Как вы понимаете, что данные нуждаются в нормализации или стандартизации?

В своей практике я оцениваю данные прежде всего через призму их распределения, масштабов и требований модели. Нормализация и стандартизация — это инструменты, которые помогают привести данные к единой шкале, и их применение зависит от типа алгоритма и особенностей признаков.

Анализ масштабов признаков

Первым делом я смотрю на диапазон значений разных признаков. Если один признак варьируется от 0 до 1, а другой от 0 до 10 000, это сигнал к тому, что модели, чувствительные к масштабу признаков — например, логистическая регрессия, kNN или SVM — могут некорректно учитывать влияние каждого признака. В таких случаях я использую либо нормализацию, приводя данные к диапазону [0,1], либо стандартизацию, чтобы среднее было равно нулю, а стандартное отклонение — единице.

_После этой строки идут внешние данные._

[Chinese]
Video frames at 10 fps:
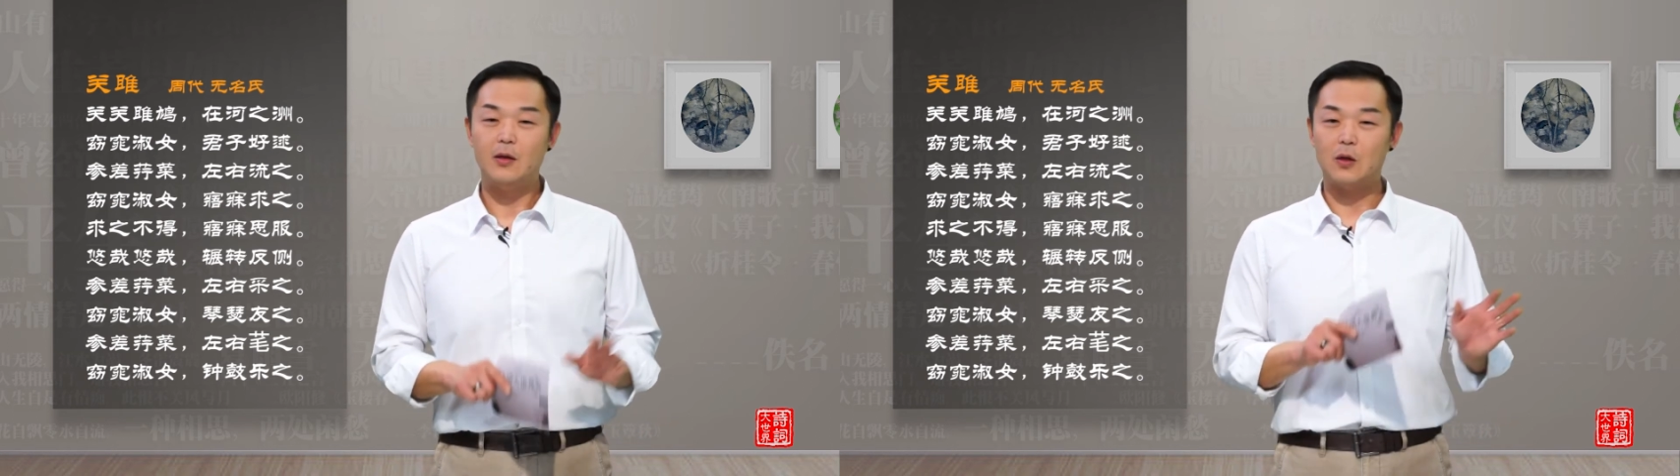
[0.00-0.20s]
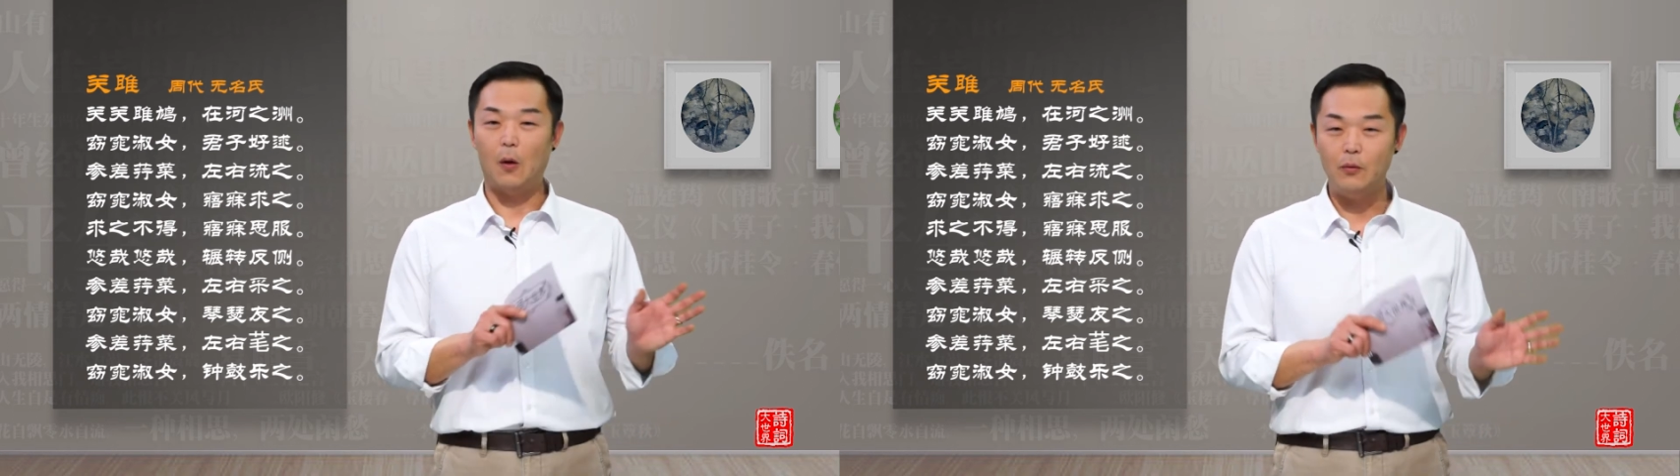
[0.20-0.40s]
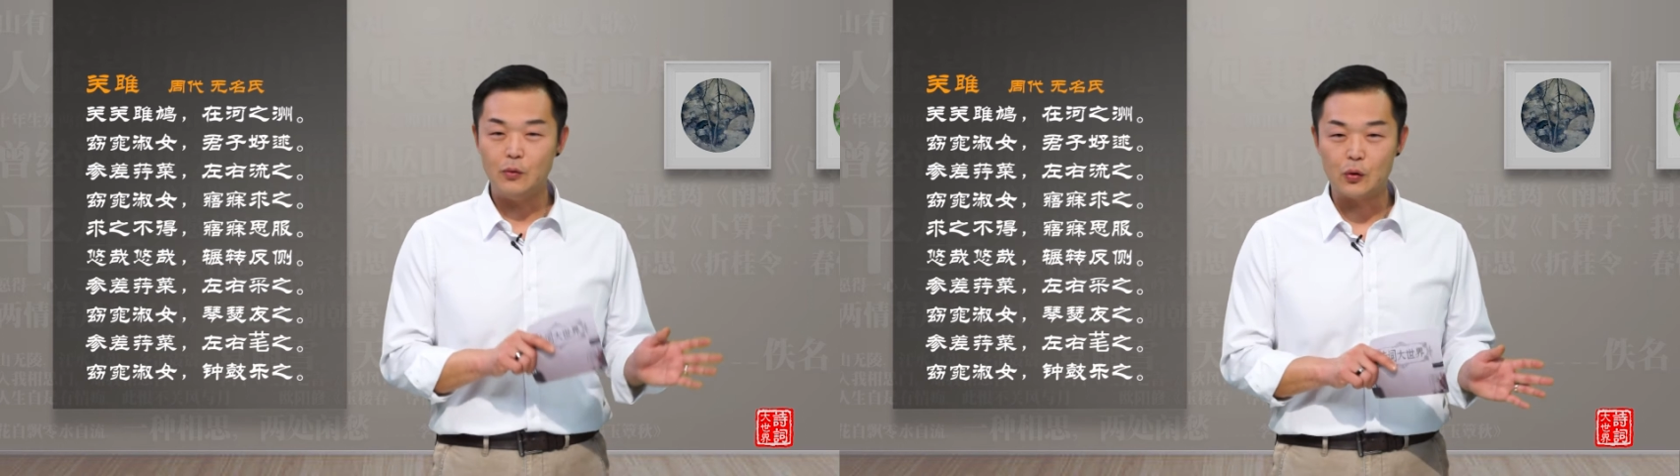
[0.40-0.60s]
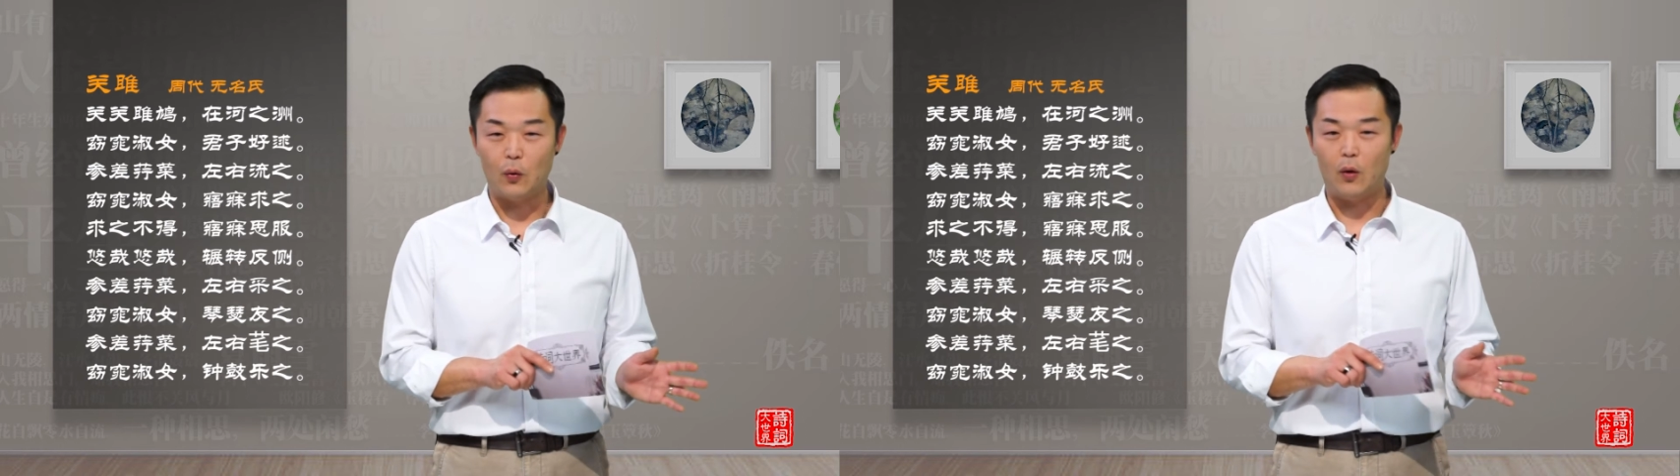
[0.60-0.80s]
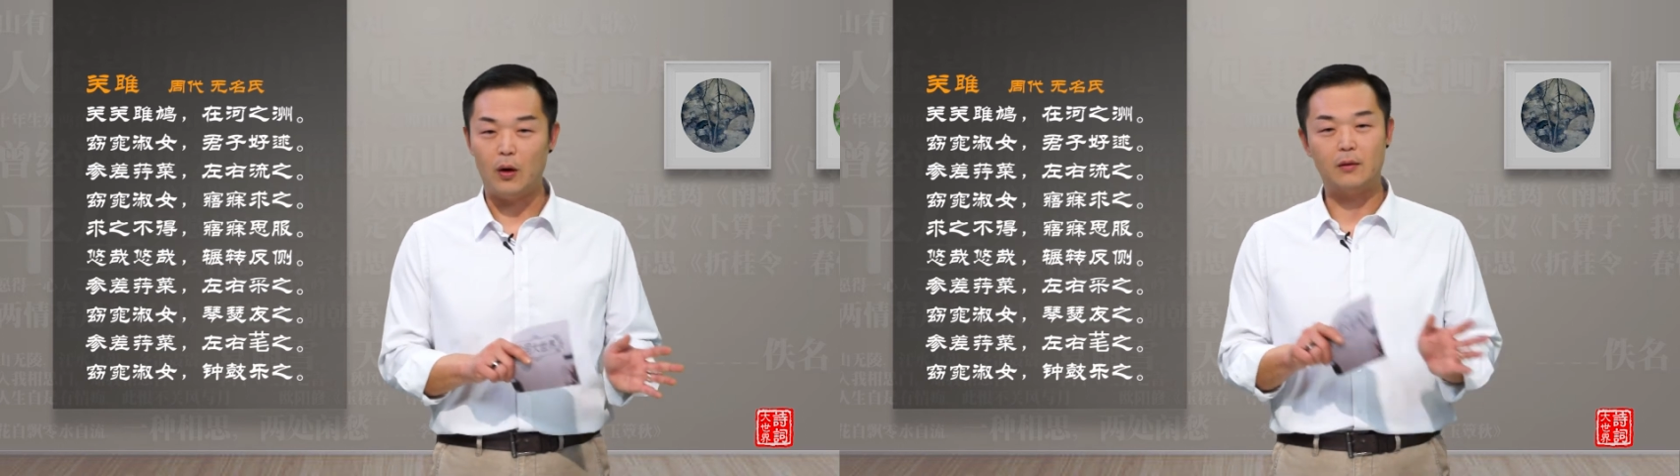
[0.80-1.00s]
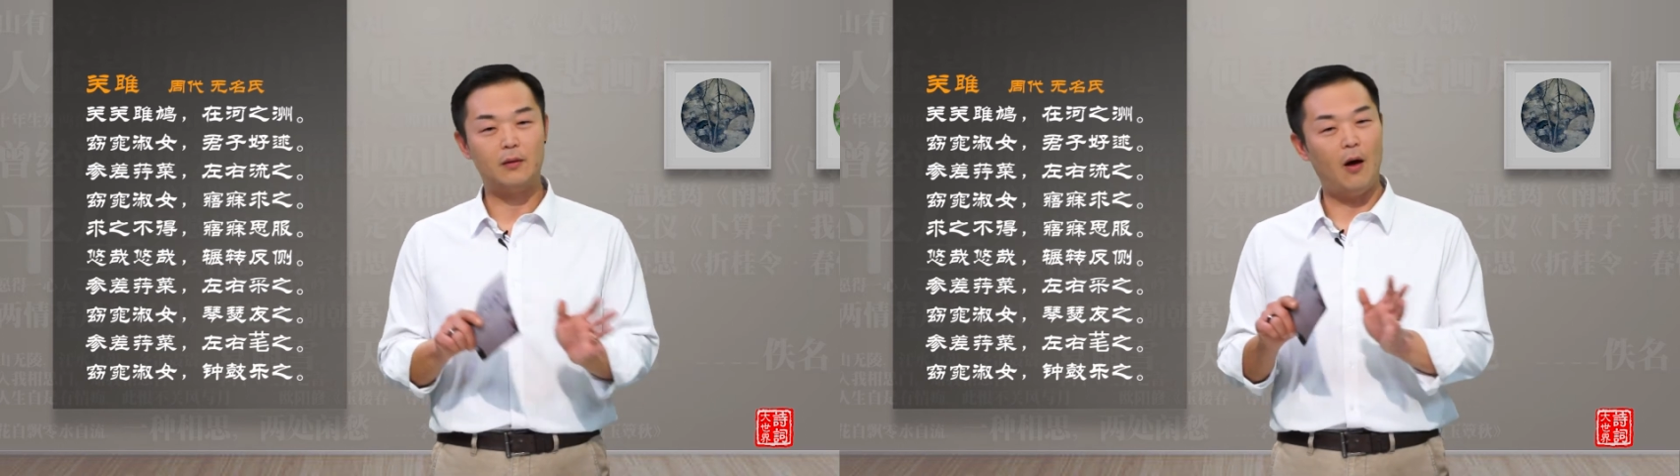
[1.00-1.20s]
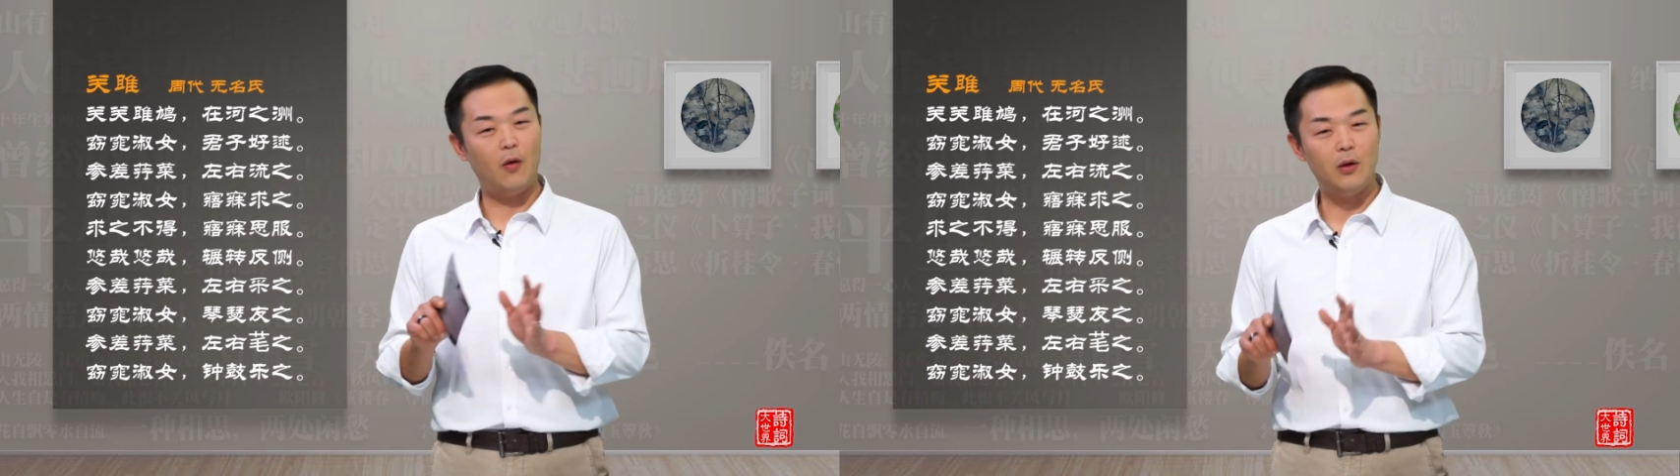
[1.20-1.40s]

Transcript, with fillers: 从左到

Оценка распределения данных

Я также обращаю внимание на форму распределения признаков. Если данные имеют сильный перекос, стандартизация может не решить проблему, и я рассматриваю дополнительные трансформации, например логарифмическое преобразование или Box-Cox. Если распределение относительно симметричное, стандартизация часто достаточна.

Тип используемой модели

Выбор между нормализацией и стандартизацией зависит от алгоритма. Методы, основанные на расстояниях или градиентном спуске, чувствительны к масштабу, поэтому данные важно привести к единой шкале. Для деревьев решений или ансамблей масштаб признаков обычно не критичен, и нормализация или стандартизация может быть необязательной.

Практический подход

На практике я сначала оцениваю масштаб и распределение всех признаков, учитываю требования модели и бизнес-контекст. Если признаки сильно различаются по масштабу или распределению, я использую стандартизацию или нормализацию. Также я проверяю, как эти преобразования влияют на метрики модели, чтобы убедиться, что данные приведены в форму, оптимальную для построения качественного и стабильного предсказания.